BEGIN Input data

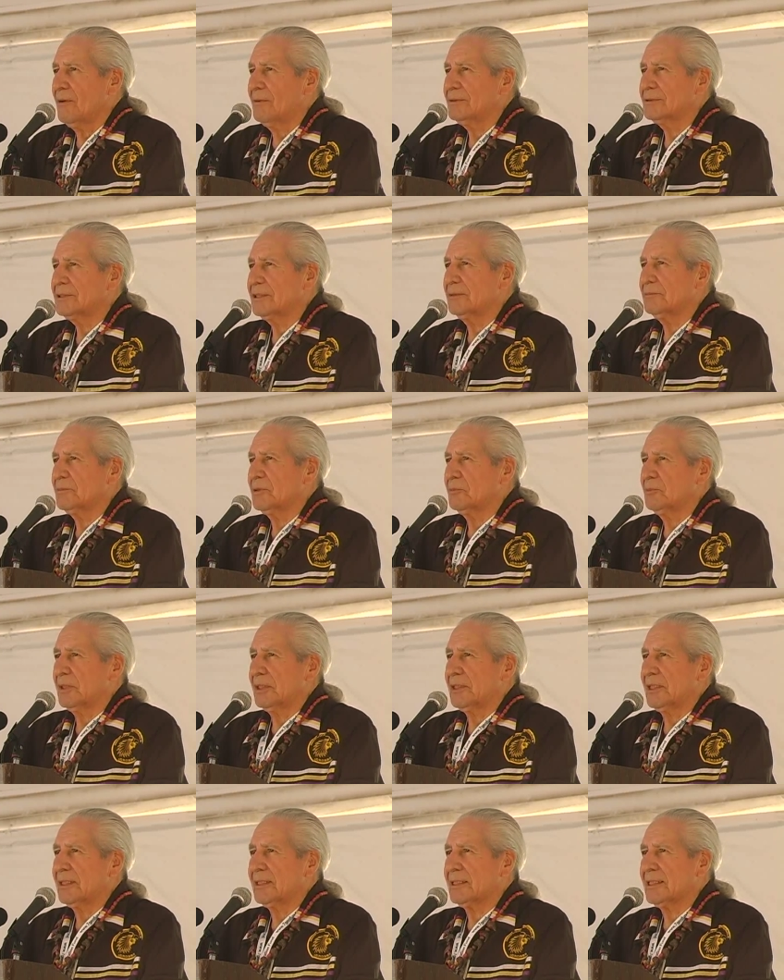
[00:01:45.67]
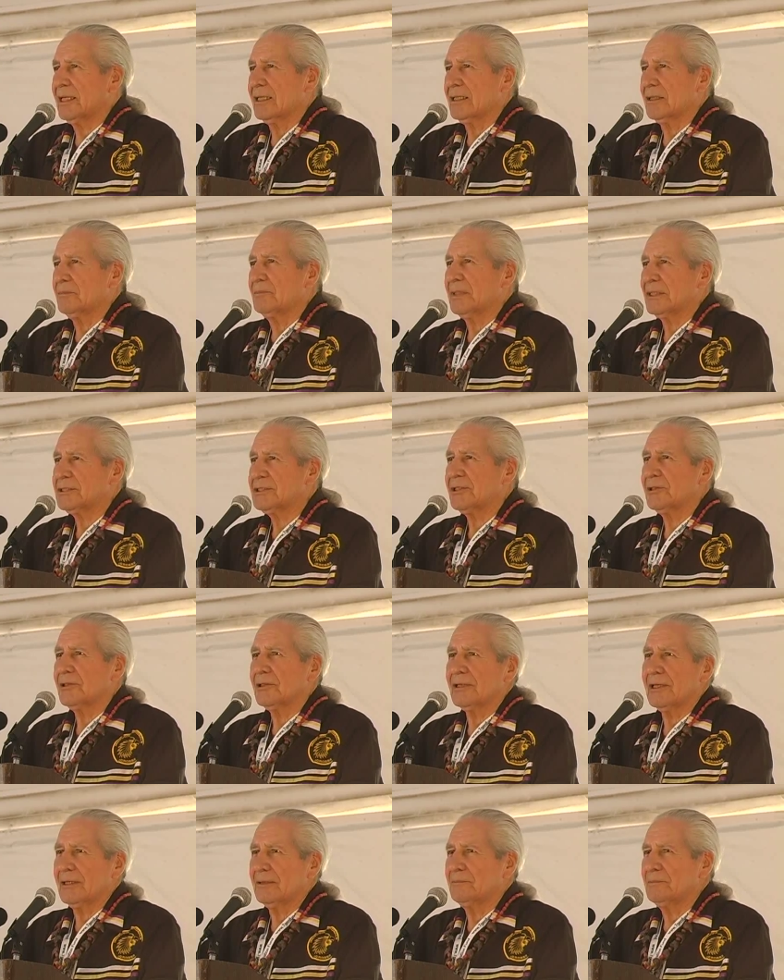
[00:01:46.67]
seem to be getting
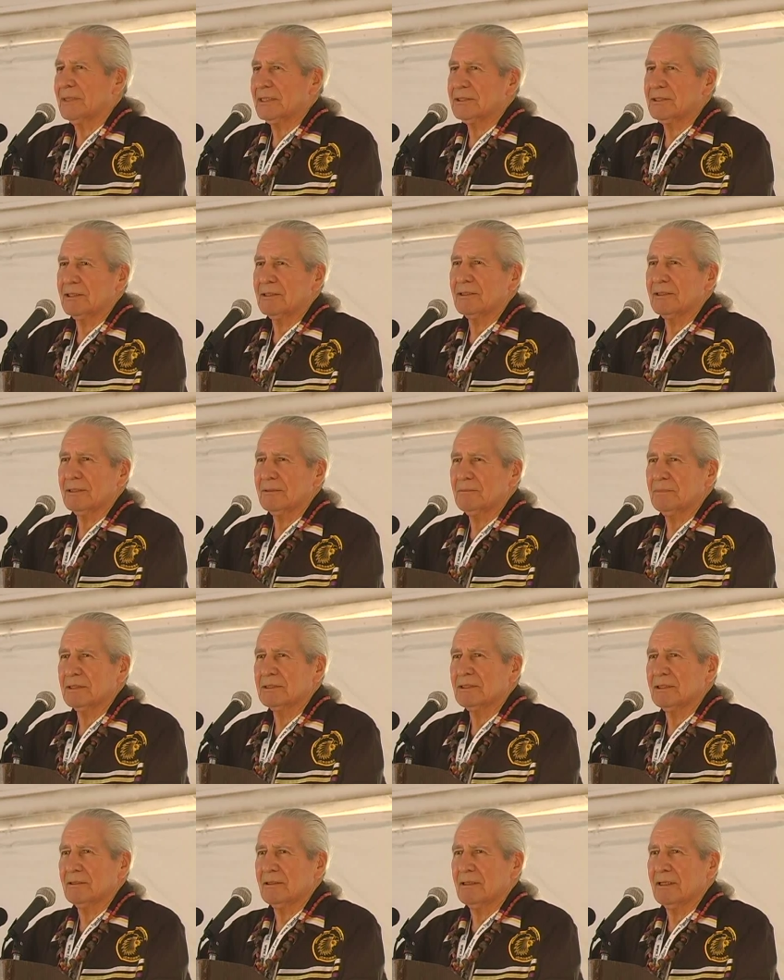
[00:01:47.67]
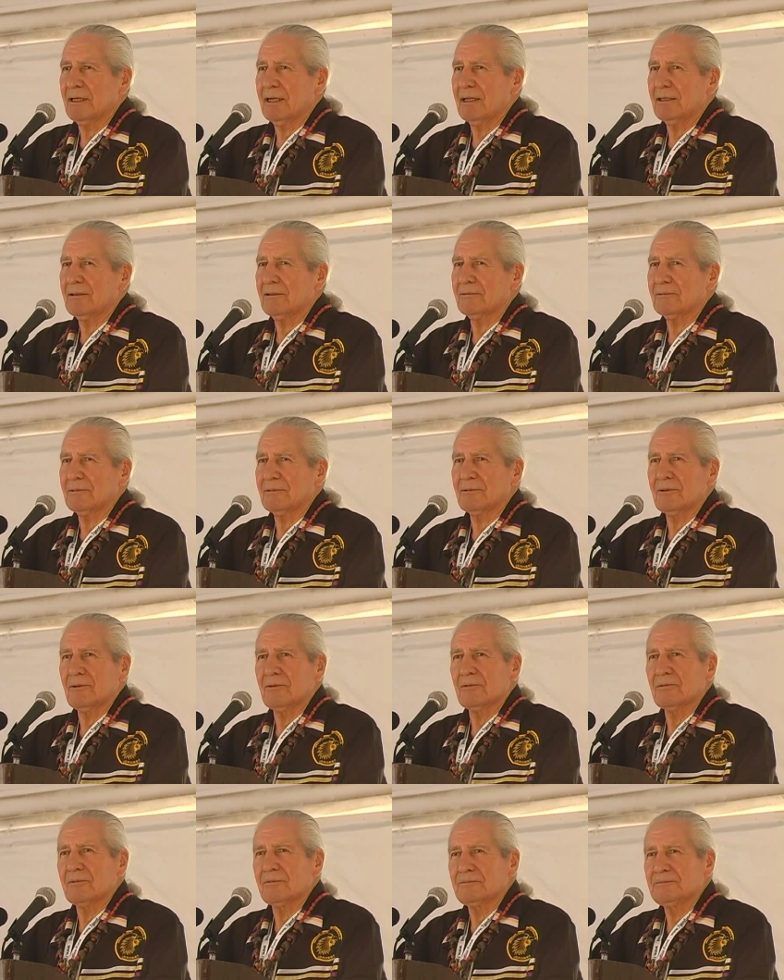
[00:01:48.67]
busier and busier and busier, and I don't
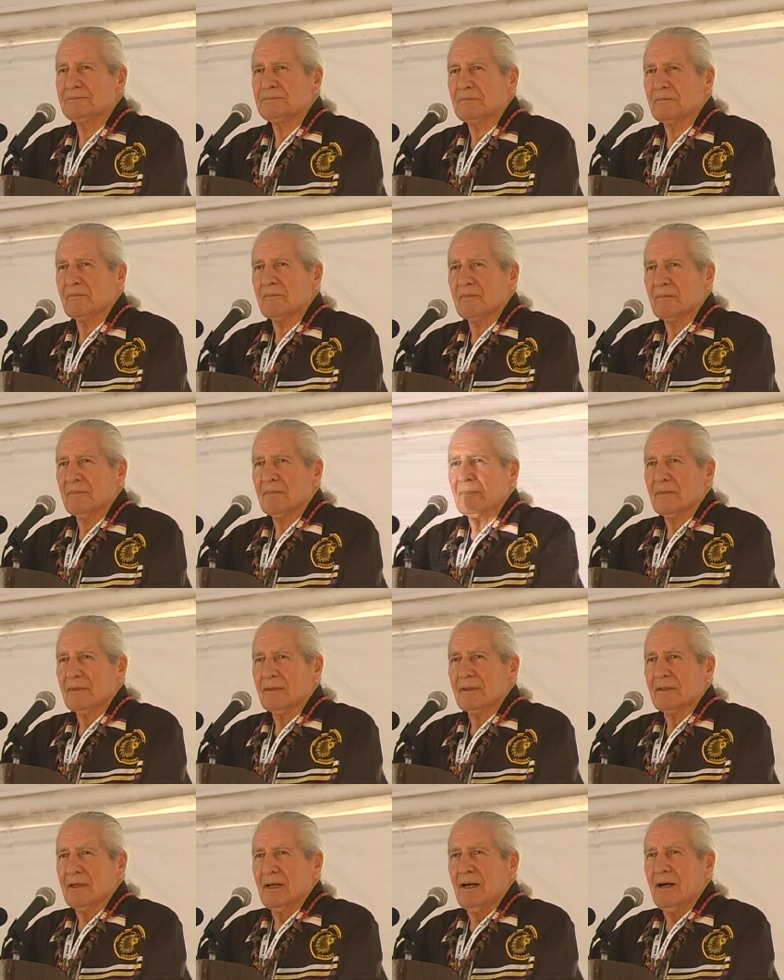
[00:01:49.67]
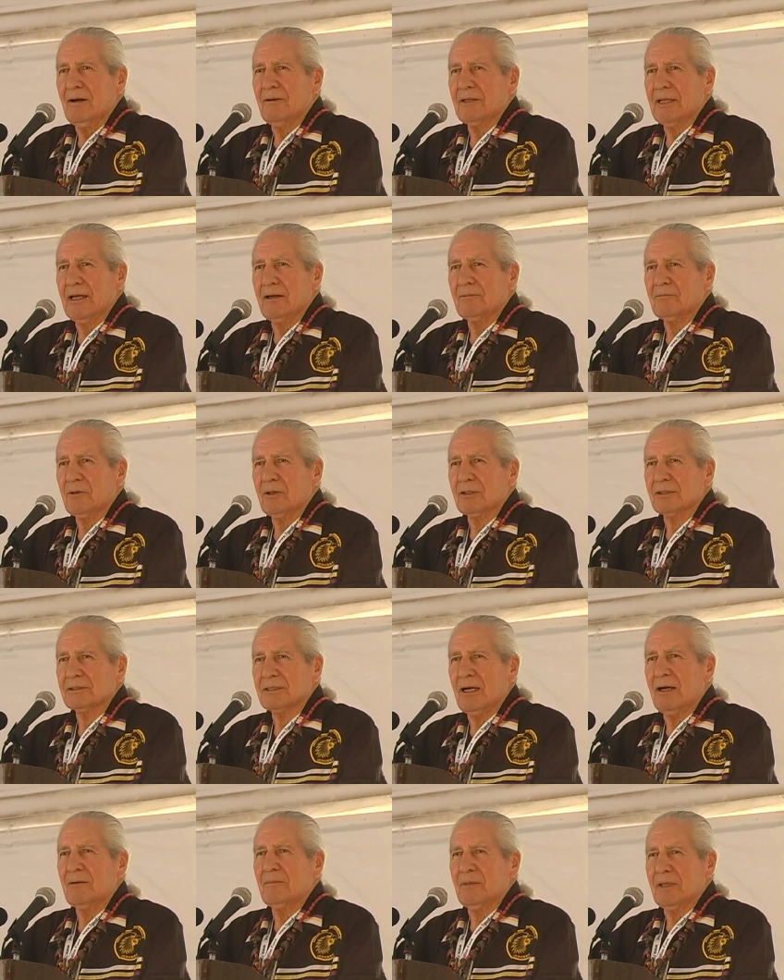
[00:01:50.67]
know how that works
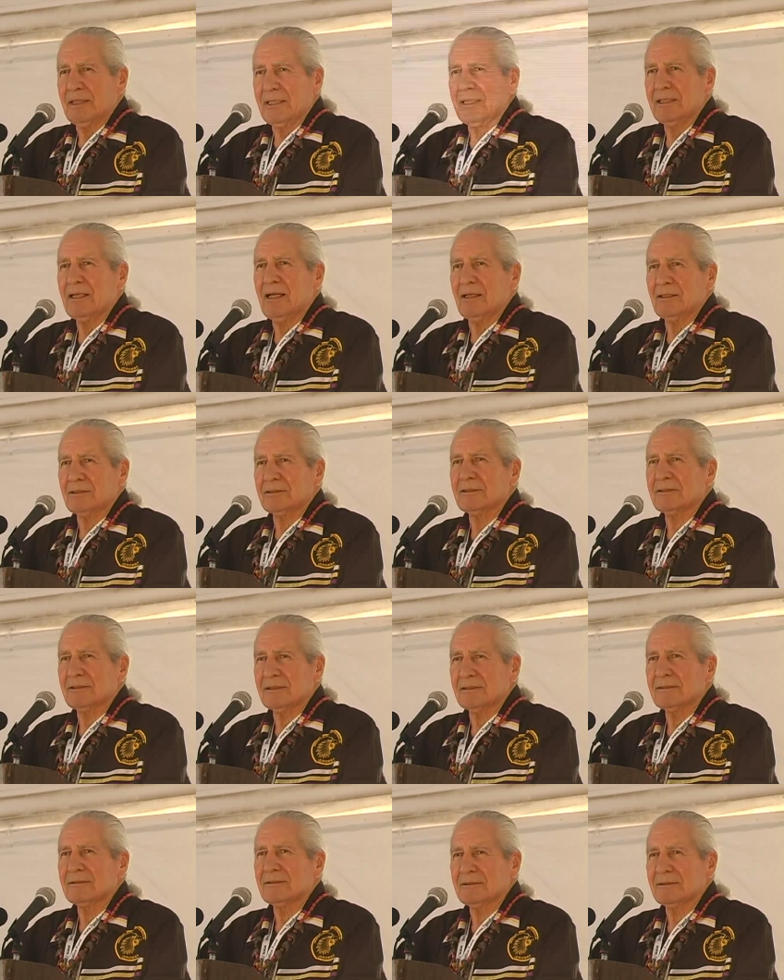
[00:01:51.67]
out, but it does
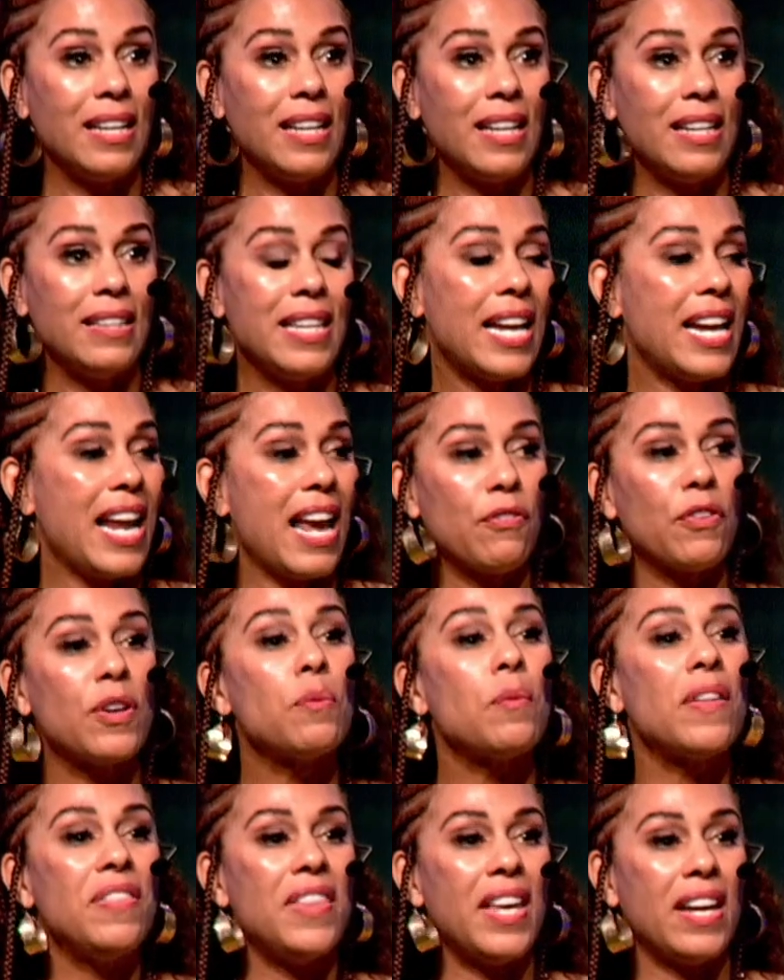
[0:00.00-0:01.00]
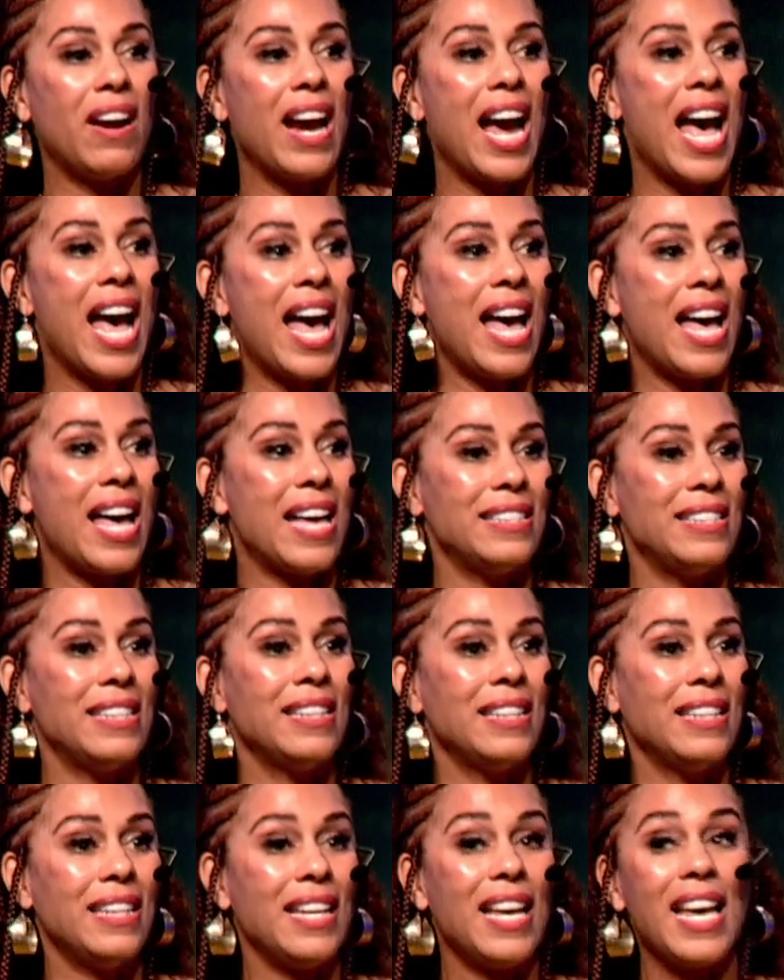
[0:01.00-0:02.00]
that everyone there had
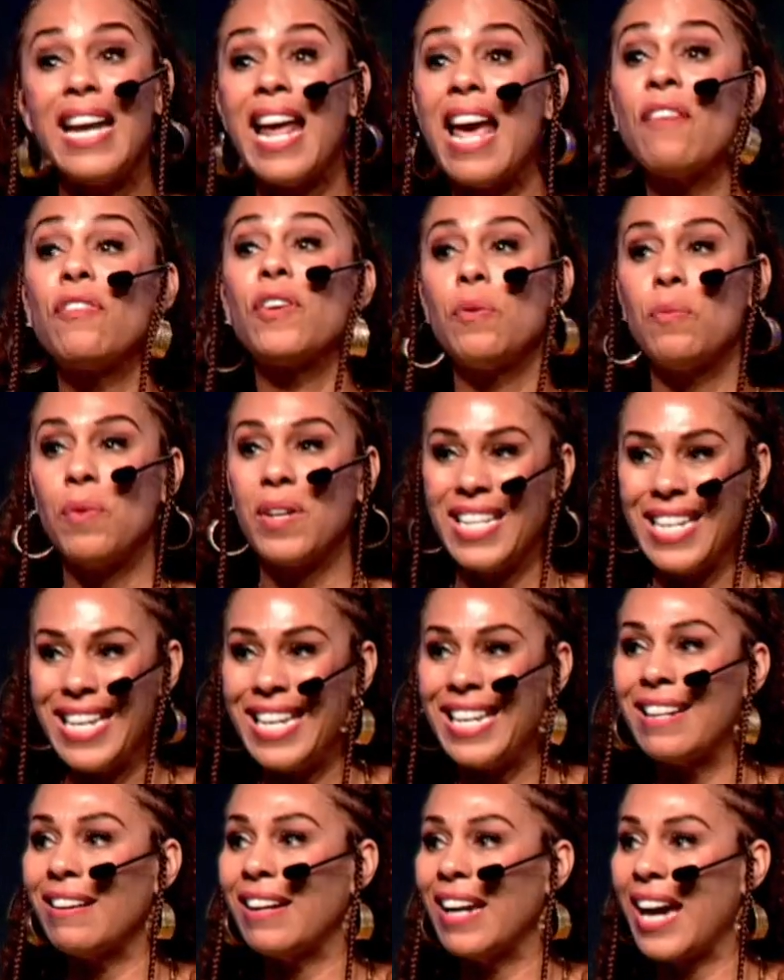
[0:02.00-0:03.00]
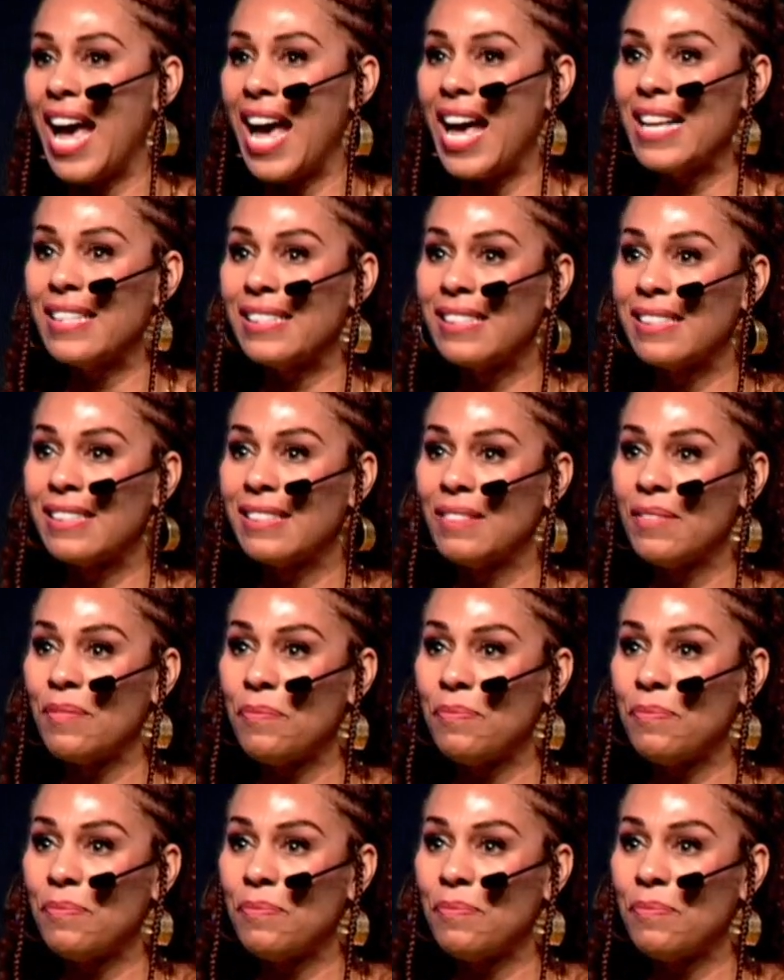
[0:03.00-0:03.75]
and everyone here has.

END Input data

Assigned task:
Word for word, give the entries above again, with no images included.

Exercise output:
[00:01:45.67]
[00:01:46.67]
seem to be getting
[00:01:47.67]
[00:01:48.67]
busier and busier and busier, and I don't
[00:01:49.67]
[00:01:50.67]
know how that works
[00:01:51.67]
out, but it does
[0:00.00-0:01.00]
[0:01.00-0:02.00]
that everyone there had
[0:02.00-0:03.00]
[0:03.00-0:03.75]
and everyone here has.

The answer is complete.